RE: Implementing NFC

From: Philippe Verdy (verdy_p@wanadoo.fr)
Date: Sat Mar 17 2007 - 13:40:03 CST

  • Next message: Doug Ewell: "Re: Implementing NFC"

    I think that normalizing to NFC is good when it's time to store the text in file (this could be made optional by adding an option in the save dialog) or into some data stream (for later interchange) ; in the editor itself (or even after saving the file from the editor storage), you don't need to perform it, so you'll keep the characters as they are generated from the keyboard driver. This way, you don't need any special code for specific keyboard drivers.

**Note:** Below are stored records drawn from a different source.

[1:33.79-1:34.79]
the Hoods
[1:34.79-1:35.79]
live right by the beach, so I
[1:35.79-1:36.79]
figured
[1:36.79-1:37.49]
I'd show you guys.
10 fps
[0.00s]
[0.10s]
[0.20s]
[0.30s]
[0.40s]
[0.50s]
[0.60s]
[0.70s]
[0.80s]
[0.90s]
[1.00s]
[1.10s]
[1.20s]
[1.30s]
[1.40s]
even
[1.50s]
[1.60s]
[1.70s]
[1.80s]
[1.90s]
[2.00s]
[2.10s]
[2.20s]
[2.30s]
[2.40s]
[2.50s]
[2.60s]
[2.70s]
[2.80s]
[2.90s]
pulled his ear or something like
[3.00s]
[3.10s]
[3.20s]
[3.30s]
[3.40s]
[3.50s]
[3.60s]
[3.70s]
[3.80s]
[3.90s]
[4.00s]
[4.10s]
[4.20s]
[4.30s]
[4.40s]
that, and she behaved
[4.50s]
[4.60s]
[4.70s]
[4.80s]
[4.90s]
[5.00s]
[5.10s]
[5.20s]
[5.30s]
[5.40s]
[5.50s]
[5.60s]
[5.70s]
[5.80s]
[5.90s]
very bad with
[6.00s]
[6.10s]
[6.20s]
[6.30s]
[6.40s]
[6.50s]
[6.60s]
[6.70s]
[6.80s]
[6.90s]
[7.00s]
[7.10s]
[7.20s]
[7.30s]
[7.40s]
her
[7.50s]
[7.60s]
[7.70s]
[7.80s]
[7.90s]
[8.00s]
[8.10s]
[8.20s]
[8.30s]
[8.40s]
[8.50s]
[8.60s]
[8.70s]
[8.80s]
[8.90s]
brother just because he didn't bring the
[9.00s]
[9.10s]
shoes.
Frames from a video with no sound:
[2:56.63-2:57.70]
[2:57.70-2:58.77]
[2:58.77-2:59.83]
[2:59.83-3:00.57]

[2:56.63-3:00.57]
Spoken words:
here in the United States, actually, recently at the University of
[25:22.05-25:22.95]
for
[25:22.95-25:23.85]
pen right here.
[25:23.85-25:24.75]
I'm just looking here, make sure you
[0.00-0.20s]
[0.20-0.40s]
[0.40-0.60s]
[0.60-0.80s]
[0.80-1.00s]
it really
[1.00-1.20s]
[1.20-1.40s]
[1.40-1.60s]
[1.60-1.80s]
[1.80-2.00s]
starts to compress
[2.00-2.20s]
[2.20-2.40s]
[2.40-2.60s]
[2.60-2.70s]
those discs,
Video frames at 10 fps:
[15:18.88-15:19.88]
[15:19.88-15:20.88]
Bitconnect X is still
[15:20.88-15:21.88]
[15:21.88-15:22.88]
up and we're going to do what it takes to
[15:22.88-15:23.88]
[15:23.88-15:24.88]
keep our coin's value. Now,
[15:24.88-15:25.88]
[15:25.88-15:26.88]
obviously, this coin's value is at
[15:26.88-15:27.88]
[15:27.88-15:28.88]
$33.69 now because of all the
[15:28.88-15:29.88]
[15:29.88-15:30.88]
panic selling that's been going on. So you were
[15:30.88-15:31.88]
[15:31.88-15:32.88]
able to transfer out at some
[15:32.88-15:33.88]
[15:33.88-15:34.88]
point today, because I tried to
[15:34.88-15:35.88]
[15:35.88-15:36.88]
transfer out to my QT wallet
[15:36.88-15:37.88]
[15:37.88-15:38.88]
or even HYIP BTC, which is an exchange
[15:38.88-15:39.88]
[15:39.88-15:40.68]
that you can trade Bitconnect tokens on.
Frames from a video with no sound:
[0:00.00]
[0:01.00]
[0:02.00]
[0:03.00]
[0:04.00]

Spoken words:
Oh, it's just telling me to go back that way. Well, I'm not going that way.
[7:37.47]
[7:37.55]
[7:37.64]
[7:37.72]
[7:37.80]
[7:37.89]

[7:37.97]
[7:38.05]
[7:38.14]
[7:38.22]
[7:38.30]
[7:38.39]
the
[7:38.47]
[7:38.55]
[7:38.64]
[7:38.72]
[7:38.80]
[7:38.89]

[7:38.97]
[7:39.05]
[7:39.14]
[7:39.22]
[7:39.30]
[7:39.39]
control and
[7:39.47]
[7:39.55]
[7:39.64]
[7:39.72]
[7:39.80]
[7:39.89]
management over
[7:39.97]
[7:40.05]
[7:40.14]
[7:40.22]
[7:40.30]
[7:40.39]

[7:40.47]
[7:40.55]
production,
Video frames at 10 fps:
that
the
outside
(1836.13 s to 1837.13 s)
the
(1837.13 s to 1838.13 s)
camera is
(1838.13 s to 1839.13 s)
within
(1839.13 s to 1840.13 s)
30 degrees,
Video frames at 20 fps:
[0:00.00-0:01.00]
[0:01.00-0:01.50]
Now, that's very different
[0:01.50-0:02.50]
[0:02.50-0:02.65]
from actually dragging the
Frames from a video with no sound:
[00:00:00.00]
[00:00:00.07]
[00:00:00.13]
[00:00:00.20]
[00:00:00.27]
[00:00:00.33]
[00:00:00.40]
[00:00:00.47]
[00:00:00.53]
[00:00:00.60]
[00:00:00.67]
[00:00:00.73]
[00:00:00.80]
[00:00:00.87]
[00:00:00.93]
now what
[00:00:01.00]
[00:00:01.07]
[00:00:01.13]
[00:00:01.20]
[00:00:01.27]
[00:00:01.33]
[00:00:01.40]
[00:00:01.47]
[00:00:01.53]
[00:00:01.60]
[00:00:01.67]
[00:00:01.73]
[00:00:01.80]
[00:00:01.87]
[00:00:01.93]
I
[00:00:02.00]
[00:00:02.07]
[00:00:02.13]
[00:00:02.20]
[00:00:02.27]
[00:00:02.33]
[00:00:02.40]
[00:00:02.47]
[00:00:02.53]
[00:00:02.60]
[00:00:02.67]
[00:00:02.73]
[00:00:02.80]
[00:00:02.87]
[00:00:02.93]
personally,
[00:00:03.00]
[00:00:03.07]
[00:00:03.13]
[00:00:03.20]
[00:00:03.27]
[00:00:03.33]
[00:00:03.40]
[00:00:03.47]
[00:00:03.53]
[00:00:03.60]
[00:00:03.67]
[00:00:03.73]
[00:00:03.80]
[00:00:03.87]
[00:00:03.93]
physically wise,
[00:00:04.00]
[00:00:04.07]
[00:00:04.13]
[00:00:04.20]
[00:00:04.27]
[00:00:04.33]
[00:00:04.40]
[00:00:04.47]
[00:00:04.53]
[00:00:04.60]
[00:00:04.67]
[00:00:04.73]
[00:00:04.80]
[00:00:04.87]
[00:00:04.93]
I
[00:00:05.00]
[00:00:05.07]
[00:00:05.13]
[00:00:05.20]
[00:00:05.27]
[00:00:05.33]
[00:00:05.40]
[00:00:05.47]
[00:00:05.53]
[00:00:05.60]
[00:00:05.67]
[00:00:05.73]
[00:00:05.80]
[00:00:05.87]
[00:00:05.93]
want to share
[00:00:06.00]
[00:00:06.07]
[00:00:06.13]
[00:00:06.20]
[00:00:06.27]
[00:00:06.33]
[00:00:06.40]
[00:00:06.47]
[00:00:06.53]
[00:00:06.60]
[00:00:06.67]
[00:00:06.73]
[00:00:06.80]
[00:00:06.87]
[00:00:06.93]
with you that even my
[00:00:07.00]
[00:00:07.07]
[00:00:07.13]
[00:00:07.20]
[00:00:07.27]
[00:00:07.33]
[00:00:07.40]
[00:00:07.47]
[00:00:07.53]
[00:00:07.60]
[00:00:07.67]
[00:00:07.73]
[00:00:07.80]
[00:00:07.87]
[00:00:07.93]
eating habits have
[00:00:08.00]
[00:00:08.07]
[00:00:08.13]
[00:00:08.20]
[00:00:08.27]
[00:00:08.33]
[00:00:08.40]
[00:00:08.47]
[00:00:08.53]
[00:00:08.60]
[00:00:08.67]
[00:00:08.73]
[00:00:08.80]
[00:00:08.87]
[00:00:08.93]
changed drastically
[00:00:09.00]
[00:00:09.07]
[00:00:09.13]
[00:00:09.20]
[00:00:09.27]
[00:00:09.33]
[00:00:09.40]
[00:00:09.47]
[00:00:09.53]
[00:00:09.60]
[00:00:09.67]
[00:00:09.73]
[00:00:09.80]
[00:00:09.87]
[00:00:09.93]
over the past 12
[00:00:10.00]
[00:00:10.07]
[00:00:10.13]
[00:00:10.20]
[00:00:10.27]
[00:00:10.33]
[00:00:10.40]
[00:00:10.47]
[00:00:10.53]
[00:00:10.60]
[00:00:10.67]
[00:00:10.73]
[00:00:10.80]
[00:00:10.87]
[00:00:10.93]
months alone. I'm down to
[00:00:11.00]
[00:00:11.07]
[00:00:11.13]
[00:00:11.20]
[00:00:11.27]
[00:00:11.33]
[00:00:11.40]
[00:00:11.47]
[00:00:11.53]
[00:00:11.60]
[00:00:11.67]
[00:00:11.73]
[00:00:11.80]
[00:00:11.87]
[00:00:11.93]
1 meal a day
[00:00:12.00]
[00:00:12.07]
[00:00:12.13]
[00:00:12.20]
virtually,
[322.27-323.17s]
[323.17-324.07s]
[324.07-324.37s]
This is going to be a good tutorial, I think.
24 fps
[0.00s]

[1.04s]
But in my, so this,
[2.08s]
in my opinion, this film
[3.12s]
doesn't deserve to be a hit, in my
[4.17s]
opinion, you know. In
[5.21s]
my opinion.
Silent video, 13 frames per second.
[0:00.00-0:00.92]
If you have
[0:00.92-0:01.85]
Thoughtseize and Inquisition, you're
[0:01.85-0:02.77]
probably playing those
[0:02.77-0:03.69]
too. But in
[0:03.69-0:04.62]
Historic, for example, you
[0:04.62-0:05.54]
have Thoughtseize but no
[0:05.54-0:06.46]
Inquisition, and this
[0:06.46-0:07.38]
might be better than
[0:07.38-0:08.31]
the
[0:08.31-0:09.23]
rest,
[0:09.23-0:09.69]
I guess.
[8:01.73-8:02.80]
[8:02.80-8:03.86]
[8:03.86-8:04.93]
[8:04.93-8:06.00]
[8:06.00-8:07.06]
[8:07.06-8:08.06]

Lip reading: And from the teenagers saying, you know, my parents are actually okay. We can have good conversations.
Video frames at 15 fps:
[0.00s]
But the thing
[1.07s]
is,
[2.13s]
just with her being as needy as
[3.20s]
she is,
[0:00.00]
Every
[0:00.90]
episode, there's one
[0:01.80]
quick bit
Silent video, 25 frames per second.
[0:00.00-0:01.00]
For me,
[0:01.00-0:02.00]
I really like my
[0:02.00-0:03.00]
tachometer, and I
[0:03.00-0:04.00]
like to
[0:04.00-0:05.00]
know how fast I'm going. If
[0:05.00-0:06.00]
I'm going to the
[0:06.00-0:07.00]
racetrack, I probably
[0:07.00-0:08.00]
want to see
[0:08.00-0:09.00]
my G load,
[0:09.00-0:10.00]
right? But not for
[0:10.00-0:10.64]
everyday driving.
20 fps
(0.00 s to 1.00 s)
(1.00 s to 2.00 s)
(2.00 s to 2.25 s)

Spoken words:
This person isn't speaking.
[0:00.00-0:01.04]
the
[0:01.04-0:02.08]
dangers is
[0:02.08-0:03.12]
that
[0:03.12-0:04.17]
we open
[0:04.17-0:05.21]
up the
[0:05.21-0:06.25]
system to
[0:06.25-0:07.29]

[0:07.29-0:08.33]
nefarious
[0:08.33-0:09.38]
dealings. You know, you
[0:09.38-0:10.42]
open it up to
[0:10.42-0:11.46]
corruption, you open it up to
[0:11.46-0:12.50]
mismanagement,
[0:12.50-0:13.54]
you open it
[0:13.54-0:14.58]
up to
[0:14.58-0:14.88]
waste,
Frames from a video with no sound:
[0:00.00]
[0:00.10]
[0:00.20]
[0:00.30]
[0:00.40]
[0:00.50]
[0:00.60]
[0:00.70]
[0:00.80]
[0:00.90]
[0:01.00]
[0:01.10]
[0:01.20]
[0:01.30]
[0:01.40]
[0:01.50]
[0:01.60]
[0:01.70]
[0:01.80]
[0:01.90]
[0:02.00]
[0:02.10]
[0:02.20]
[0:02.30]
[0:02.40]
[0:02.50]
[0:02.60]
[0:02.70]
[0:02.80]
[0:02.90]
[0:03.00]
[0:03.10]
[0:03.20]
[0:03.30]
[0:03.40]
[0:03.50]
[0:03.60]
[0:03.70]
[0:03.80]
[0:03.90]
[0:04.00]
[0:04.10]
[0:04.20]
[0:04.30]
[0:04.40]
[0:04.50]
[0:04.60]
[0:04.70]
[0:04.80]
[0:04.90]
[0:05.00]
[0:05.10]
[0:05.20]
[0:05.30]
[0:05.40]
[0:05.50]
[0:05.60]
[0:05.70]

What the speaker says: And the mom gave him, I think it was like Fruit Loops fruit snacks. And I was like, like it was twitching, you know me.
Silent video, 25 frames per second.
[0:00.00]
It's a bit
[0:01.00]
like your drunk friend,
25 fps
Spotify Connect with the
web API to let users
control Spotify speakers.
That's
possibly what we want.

    Rally, normalization is only needed for compatibility with other processes that do not recognize the canonically equivalent forms (i.e. non Unicode-compliant processes, because all compliant processes should produce consistent results, i.e. canonically equivalent results from any canonically equivalent input), or that restrict their supported character set (for example, for increased security like in IDN).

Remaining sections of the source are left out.